Perlu usaha ektra bagi Raffi untuk memperbaikihubungannya dengan Farani. Setelah ungkapan pernyataannya kepada Farani sebelum dia berangkat ke Paris itu, baik Raffi maupun Farani berada dalam fase canggung. Beberapa minggu setelah Raffi menetap di Paris, barulah dia memiliki keberanian untuk menghubungi Farani.

"Jangan lupa kunci pintu. Trus pesen juga sama satpam buat ekstra jagain sekitar rumah."

Farani mengangguk sambil mengunyah keripik kentang yang tadi dibelinya di minimarket dekat rumah.

"Kapan lo bakal balik?" tanya Farani, mengganti topic pembicaraan.

"Kayanya 2 tahun lagi. Ongkosnya belum cukup." Jawab Raffi.

"Jam berapa disana sekarang?"

"Ini jam 2 siang. Lagi turun salju di luar."

"Woah, keren dong." Dengan mata berbinar, Farani terlihat penuh perhatian pada topic itu.

Maklum, Farani belum pernah menikmati salju. Maka dari itu, Farani bercita-cita untuk liburan ke Negara empat musim untuk menikmati salju.

"Kesini gih, nanti gue traktir siput."

"Makasih." Farani menjawab ambil mencibir. "Enak ya hidup di Negara empat musim. Gue ngiri deh."

"Lulu juga empat musim kan?"

"Iya, tapi katanya dia lagi musim panas."

"I miss you." Raffi selalu mengucapkan kalimat itu setiap kali mereka melakukan video call.

Mendengar kata-kata yang diucapkan Raffi membuat Farani tidak nyaman. Bagaimana dia bisa terus menganggap Raffi hanya sebagai teman sedangkan Raffi selalu bersikap lebih dari seorang teman.

"Gimana kabar Sita?" berusaha mengalihkan pembicaraan, Raffi mengganti topik.

"Baik." jawab Farani singkat. "Raff, gue nggak benci sama lo, tapi gue harus punya batasan karena gue udah punya pasangan. Paling nggak buat saat ini. Gue harap lo bisa menghargai keputusan gue."

Di layar laptop Farani, tampak Raffi mengangguk perlahan. "Maaf kalo gue bikin lo nggak nyaman. Gue nggak akan ngulangin. Tapi gue akan tetap punya perasaan yang sama buat lo."

"Itu hak lo untuk suka sama siapa aja. Tapi lo juga harus menghargai perasaan orang lain."

"Thank you."

Tak berselang lama, Lulu ikut bergabung dengan video call itu. Menghidupkan suasana yang awalnya canggung karena pembicaraan pribadi itu. Farani belum menceritakan apa yang terjadi antara dirinya dengan Raffi. Selain menunggu waktu yang tepat, Farani merasa dia masih bisa mengatasi apa yang terjadi dengan pemikirannya sendiri.

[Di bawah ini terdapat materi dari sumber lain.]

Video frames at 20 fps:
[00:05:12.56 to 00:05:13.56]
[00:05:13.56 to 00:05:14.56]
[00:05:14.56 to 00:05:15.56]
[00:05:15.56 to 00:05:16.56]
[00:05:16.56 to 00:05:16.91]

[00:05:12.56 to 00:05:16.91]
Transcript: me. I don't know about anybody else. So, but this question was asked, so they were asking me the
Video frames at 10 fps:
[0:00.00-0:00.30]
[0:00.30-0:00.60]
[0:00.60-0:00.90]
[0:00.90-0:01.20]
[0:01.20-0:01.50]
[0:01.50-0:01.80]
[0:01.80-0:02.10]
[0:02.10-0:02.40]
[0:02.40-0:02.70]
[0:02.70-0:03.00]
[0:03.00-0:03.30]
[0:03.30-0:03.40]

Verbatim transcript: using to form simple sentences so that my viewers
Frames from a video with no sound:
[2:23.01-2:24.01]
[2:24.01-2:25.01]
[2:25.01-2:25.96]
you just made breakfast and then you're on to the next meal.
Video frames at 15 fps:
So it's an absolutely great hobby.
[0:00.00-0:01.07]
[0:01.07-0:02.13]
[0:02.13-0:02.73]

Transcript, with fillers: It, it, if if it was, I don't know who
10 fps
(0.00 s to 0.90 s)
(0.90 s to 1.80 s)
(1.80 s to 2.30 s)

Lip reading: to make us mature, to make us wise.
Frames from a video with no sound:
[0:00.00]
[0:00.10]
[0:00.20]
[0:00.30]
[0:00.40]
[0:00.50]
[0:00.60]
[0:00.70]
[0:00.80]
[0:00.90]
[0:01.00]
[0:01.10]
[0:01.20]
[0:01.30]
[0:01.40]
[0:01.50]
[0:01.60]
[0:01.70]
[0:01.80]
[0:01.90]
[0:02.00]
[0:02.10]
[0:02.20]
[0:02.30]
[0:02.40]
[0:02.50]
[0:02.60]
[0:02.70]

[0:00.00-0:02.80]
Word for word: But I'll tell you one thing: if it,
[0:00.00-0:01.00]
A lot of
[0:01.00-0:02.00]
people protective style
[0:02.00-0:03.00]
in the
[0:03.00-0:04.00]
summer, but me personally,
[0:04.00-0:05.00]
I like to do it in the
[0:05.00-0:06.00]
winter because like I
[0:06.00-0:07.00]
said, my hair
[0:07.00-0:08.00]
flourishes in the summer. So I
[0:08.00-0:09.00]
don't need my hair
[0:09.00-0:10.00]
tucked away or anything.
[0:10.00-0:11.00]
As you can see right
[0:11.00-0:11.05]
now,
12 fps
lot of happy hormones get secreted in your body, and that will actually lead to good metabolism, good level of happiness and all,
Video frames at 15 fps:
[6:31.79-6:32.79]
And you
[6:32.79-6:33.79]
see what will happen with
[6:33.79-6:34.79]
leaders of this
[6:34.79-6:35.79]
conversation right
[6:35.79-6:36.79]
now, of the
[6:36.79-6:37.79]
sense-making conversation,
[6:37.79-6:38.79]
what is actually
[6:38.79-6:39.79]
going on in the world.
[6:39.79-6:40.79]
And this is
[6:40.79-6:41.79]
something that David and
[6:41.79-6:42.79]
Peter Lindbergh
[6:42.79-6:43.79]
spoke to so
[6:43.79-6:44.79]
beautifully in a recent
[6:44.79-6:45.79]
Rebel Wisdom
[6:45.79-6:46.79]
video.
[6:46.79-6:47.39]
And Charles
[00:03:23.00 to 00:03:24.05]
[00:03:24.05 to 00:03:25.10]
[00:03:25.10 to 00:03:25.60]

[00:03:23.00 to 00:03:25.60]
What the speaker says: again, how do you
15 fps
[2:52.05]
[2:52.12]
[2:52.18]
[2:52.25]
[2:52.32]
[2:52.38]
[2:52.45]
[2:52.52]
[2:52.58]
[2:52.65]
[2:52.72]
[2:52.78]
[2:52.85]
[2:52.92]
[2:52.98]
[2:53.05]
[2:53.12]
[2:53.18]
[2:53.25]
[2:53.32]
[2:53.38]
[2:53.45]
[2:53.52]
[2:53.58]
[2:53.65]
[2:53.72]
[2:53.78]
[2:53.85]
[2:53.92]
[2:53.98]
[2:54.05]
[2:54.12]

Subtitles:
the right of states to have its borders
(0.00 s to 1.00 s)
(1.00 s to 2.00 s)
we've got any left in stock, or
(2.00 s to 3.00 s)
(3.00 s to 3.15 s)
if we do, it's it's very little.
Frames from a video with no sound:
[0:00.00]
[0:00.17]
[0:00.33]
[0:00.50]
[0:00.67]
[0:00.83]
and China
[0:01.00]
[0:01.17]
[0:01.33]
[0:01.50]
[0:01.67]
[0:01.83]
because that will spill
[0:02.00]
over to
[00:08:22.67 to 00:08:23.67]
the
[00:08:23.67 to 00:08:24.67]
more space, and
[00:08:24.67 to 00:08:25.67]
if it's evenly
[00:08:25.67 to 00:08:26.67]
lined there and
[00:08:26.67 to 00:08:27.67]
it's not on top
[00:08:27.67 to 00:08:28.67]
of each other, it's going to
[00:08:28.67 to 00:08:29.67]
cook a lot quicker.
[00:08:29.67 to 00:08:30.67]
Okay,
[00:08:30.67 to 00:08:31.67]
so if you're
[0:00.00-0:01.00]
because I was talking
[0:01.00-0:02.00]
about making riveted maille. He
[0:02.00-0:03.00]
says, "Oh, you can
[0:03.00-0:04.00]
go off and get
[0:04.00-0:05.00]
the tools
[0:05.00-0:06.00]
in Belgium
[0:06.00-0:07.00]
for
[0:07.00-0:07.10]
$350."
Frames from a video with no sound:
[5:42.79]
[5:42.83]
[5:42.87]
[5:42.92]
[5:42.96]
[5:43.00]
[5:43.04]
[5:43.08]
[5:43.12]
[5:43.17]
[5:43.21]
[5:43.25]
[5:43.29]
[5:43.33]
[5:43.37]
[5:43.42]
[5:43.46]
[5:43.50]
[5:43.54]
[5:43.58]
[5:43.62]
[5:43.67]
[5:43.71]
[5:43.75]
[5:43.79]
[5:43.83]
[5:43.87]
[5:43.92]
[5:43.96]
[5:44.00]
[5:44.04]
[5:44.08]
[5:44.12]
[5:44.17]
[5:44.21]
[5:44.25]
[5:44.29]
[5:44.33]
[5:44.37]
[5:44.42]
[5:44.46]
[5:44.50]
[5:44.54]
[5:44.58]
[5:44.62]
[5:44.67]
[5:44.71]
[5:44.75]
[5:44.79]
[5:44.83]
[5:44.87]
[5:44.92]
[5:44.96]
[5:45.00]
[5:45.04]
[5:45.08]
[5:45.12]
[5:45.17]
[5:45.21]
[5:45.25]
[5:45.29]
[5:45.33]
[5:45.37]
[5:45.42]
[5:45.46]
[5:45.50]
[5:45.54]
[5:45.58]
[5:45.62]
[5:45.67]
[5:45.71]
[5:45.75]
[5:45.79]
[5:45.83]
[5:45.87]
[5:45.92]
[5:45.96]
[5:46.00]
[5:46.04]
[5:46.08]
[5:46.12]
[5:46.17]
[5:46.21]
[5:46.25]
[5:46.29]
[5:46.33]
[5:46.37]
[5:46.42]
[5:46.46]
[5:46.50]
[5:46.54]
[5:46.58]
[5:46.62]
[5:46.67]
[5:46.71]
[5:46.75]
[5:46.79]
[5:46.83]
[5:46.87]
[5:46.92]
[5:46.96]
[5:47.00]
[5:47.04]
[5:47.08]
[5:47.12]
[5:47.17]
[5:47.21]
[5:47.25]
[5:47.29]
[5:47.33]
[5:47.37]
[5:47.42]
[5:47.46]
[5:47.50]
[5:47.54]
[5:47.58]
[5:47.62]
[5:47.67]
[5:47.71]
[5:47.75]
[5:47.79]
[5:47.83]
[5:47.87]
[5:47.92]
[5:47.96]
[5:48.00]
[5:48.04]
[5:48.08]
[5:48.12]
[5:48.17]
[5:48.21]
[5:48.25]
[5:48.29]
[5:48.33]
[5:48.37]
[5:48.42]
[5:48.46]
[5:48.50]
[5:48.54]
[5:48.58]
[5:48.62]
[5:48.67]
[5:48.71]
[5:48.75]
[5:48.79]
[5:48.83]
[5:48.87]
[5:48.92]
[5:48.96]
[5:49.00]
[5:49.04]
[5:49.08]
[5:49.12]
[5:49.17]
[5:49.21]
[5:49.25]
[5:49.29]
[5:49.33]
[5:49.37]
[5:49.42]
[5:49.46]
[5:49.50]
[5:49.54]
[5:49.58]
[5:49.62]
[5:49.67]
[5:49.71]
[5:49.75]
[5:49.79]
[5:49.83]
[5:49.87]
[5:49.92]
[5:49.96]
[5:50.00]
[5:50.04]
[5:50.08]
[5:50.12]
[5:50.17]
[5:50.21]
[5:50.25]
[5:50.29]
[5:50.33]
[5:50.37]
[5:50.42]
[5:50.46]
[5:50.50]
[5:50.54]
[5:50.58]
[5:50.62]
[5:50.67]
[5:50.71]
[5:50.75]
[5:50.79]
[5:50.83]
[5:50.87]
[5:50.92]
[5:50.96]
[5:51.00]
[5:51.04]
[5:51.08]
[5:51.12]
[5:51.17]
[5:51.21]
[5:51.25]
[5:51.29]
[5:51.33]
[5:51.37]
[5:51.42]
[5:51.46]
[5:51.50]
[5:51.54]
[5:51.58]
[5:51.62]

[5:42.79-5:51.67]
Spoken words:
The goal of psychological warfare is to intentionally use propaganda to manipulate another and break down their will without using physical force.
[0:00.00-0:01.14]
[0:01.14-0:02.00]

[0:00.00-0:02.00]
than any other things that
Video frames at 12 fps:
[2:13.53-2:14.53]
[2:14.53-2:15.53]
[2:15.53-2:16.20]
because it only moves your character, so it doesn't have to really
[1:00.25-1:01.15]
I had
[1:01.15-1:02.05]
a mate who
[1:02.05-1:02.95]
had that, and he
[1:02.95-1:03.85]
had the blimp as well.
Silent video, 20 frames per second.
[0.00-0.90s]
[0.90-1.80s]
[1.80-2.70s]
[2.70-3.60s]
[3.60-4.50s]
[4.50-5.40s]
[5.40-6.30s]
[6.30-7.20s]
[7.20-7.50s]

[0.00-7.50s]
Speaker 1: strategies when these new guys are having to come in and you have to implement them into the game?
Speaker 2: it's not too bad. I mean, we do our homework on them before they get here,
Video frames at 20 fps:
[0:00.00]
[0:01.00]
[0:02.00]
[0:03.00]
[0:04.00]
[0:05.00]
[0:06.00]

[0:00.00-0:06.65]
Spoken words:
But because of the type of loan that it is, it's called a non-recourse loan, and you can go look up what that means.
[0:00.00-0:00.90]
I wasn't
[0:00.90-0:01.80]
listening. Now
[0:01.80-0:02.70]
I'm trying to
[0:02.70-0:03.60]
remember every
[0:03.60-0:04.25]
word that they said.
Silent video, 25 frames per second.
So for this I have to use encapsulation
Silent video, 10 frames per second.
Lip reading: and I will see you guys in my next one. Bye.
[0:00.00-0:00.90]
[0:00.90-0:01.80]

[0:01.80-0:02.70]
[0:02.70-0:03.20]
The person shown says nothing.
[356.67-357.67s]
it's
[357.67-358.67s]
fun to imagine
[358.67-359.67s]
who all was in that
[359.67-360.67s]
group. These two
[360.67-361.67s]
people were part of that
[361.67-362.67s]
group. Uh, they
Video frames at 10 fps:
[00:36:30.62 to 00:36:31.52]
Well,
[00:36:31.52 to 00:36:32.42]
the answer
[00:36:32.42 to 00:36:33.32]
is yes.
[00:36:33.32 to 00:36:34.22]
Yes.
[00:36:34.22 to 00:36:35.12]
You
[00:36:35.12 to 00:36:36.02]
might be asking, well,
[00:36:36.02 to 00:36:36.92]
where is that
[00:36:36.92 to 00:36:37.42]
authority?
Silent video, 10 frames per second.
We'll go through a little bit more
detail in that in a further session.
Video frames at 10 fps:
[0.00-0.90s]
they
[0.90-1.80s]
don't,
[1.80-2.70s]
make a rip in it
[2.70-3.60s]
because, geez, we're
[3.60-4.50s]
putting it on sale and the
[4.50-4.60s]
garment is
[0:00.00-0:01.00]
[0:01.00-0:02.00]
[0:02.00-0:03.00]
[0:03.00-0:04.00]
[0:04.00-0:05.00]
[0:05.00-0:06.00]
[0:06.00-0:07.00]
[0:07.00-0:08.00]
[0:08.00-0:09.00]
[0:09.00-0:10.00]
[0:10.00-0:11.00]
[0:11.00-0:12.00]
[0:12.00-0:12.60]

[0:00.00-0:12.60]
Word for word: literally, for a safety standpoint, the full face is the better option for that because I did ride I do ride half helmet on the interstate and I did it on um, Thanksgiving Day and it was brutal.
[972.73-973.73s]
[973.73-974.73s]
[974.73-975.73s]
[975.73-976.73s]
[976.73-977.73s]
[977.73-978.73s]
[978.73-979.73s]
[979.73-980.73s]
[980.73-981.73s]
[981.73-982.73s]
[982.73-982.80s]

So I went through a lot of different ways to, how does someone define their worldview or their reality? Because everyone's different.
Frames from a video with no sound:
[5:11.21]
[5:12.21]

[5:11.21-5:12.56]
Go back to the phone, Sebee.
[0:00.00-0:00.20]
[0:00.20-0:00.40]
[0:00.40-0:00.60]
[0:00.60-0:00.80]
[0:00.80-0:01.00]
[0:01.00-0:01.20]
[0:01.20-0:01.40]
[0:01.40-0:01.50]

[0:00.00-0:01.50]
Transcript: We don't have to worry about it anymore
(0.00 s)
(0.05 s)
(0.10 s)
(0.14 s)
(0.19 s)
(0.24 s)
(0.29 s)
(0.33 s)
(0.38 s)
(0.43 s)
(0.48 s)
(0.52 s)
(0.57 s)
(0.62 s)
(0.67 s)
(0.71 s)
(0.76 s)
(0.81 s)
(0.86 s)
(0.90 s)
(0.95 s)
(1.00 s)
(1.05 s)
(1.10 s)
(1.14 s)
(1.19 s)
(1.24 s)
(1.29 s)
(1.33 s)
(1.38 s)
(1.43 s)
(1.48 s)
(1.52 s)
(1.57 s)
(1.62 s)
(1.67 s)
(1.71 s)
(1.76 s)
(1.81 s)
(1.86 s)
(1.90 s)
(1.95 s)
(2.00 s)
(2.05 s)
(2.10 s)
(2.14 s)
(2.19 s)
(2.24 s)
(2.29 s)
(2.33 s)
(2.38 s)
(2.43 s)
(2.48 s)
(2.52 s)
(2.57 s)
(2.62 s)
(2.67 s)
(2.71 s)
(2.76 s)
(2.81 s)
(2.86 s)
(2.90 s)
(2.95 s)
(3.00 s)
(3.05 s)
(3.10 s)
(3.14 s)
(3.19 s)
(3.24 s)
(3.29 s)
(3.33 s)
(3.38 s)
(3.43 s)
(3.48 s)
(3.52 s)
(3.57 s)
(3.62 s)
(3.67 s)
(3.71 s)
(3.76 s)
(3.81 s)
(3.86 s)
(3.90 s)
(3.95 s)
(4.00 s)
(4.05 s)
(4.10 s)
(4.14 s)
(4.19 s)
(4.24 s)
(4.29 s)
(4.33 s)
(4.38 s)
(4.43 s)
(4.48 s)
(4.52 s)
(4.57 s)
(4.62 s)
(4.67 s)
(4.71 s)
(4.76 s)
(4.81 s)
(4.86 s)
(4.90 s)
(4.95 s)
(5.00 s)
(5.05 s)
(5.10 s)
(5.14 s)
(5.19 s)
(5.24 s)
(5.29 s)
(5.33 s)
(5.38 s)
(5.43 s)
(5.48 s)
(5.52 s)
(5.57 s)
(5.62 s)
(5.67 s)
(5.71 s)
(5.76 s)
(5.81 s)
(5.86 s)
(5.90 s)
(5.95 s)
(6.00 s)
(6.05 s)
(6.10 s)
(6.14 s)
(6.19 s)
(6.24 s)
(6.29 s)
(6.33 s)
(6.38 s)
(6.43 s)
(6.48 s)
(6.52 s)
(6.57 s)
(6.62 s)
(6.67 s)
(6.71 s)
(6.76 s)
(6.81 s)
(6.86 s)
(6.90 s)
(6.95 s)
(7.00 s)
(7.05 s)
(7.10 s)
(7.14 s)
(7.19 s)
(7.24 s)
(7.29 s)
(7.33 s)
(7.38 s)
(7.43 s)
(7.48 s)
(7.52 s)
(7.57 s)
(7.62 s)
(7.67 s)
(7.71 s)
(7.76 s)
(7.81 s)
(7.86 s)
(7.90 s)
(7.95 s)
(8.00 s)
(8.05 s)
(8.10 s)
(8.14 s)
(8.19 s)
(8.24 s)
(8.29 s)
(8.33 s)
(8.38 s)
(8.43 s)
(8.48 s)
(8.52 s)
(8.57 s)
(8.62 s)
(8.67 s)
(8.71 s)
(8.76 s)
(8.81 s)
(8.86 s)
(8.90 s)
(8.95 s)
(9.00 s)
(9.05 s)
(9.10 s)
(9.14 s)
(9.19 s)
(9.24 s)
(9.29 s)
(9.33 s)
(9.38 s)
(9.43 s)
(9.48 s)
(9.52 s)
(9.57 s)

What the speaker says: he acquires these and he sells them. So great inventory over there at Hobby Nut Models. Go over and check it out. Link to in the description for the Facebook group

Pukul 11 malam di Jogja, Pukul 5 sore di Paris, dan pukul 3 pagi untuk Sydney.

Melihat jam yang sudah menunjukkan hampir tengah malam, Farani undur diri. Tadi saat bersama Sita, dia berjanji untuk tidur sebelum pukul 12 malam.

"Kayanya cuma gue yang masih terang benderang ya." ucap Raffi.

"Iya, ini udah hampir subuh disini. Rasanya tenang banget." balas Lulu menregangkan badannya.

"Dan disini jam 11 malem, hampir tengah malam."

"Ya udah, kalian istirahat dulu. Kita sambung lagi lain waktu. Jangan lupa sering-sering cek email, kali gue ngasih kabar baik buat kalian." lalu Raffi mematikan sambungan.

Setelah berpamitan, Lulu dan Farani juga mematikan sambungan video call.

Dengan langkah lemas, Farani berjalan menuju kamarnya di lantai dua. Setelah selesai mencuci muka dan gosok gigi, Farani bersiap tidur saat mendengar HPnya mendapat pesan masuk.

'Kenapa jam segini baru tidur?'

Kaget, Farani lalu bangun, memeriksa keadaan di luar. Disana, didepan pintu masuk Beethoven no. 15, CRV berwarna putih terparkir. Itu mobil Sita. Setengah berlari, Farani menuruni tangga menuju pintu keluar.

"Ngapain lo disitu?"

"Patroli."

"Ini kan udah malem. Besok lo juga harus kerja kan?" dengan penuh khawatir Farani bertanya.

Tak pernah terbersit sedikitpun pemikiran bahwa Sita akan melakukan hal yang tak masuk akal ini. Perjanjian mereka tadi siang adalah Farani akan tidur di rumah sendiri, dan jam tidurnya adalah sebelum pukul 12 malam.

Oke, Farani memang tidur sendiri, Farani memang tidur sebelum jam 12 malam. Itu beberapa menit yang lalu, sebelum Sita mengiriminya pesan. Juga sebelum dia melihat mobil putih itu terparkir di depan rumahnya.